As you can see, resolving one issue we are getting different one. I'll be happy to

  1. Get solution for any described issue without side effect.
  2. Get an idea connected to different maven plugins to cover my needs.
  3. Get a scenario to be checked that I've not checked yet.

P.S.

I didn't removed avsc references because I sure it bring serialisation issues at kafka communication time.
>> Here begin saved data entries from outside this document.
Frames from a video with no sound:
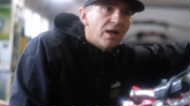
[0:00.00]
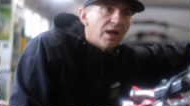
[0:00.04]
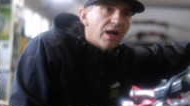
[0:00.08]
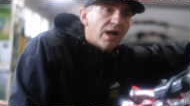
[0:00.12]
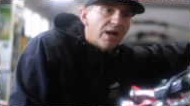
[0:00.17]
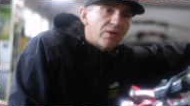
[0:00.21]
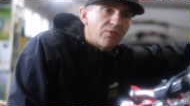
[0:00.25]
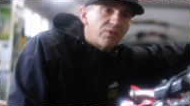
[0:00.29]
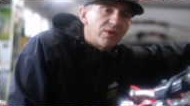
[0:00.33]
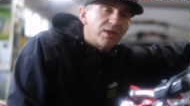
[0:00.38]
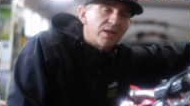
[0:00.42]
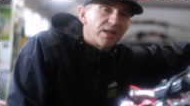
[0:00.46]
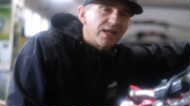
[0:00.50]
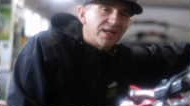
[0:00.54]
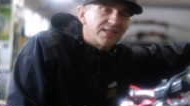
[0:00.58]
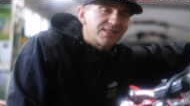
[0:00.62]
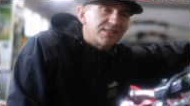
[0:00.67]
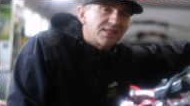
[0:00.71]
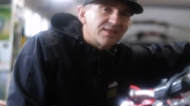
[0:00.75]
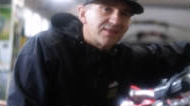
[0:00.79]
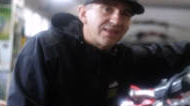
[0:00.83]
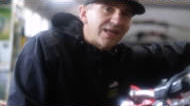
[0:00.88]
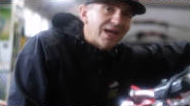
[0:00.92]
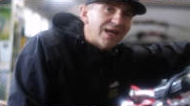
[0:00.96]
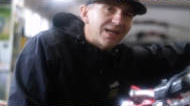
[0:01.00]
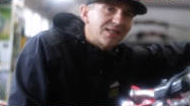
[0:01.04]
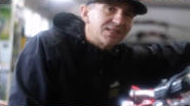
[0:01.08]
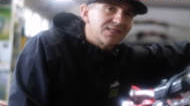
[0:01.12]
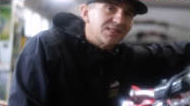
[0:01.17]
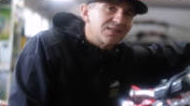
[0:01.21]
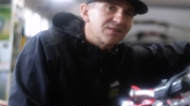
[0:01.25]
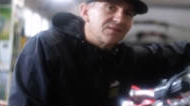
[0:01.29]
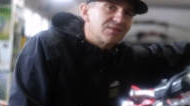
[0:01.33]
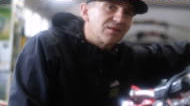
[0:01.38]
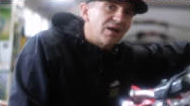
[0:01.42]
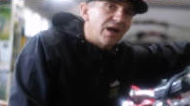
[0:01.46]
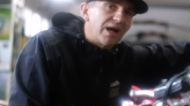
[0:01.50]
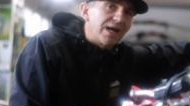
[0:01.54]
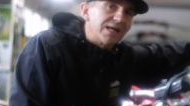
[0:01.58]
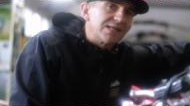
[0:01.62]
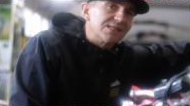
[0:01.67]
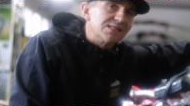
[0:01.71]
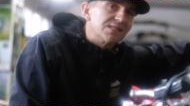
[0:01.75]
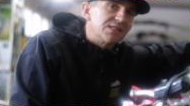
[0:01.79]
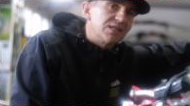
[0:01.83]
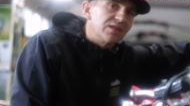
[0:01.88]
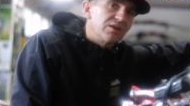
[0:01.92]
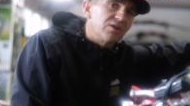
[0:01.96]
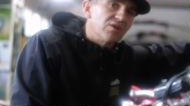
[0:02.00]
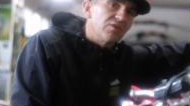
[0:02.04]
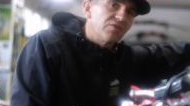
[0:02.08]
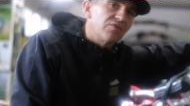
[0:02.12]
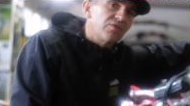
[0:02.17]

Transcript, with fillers: I realized that that isn't ideal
P.S.2. Solution should generate java data classes using maven builder. Java classes will be used for publishing kafka messsages.


Solution

  • It seems, the correct schema pulled from schema registry (it's logical on other case nobody would use it in their projects.)

    {
      "type": "record",
      "name": "Report",
      "namespace": "com.vl.model.avro",
      "fields": [
        {
          "name": "reportId",
          "type": "string"
        },
        {
          "name": "employee",
          "type": "Employee"
        },
        {
          "name": "details",
          "type": {
            "type": "array",
            "items": "ReportDetails"
          }
        }
      ]
    }
    

    So the issue might be with plugin. Verifying the plugin api, I've realised that I missed in my configuration something important.

                <plugin>
                    <groupId>org.apache.avro</groupId>
                    <artifactId>avro-maven-plugin</artifactId>
                    <version>1.11.3</version>
                    <executions>
                        <execution>
                            <phase>generate-sources</phase>
                            <goals>
                                <goal>schema</goal>
                            </goals>
                            <configuration>
                                <sourceDirectory>${project.basedir}/src/main/resources/avro</sourceDirectory>
                                <outputDirectory>${project.basedir}/src/main/java/</outputDirectory>
                                <enableDecimalLogicalType>true</enableDecimalLogicalType>
                                <stringType>String</stringType>
                                <fieldVisibility>PRIVATE</fieldVisibility>
                                <imports>
                                    <import>${project.basedir}/src/main/resources/avro/Employee.avsc</import>
                                    <import>${project.basedir}/src/main/resources/avro/ReportDetails.avsc</import>
                                    <import>${project.basedir}/src/main/resources/avro/Report.avsc</import>
                                </imports>
                                <includes>
                                    <include>ReportDetails.avsc</include>
                                    <include>Employee.avsc</include>
                                    <include>Report.avsc</include>
                                </includes>
                            </configuration>
                        </execution>
                    </executions>
                </plugin>
    

    So imports section was missed.

    P.S. To fix it for pulled schemas in the imports section (and includes also) should be files from pulled folder.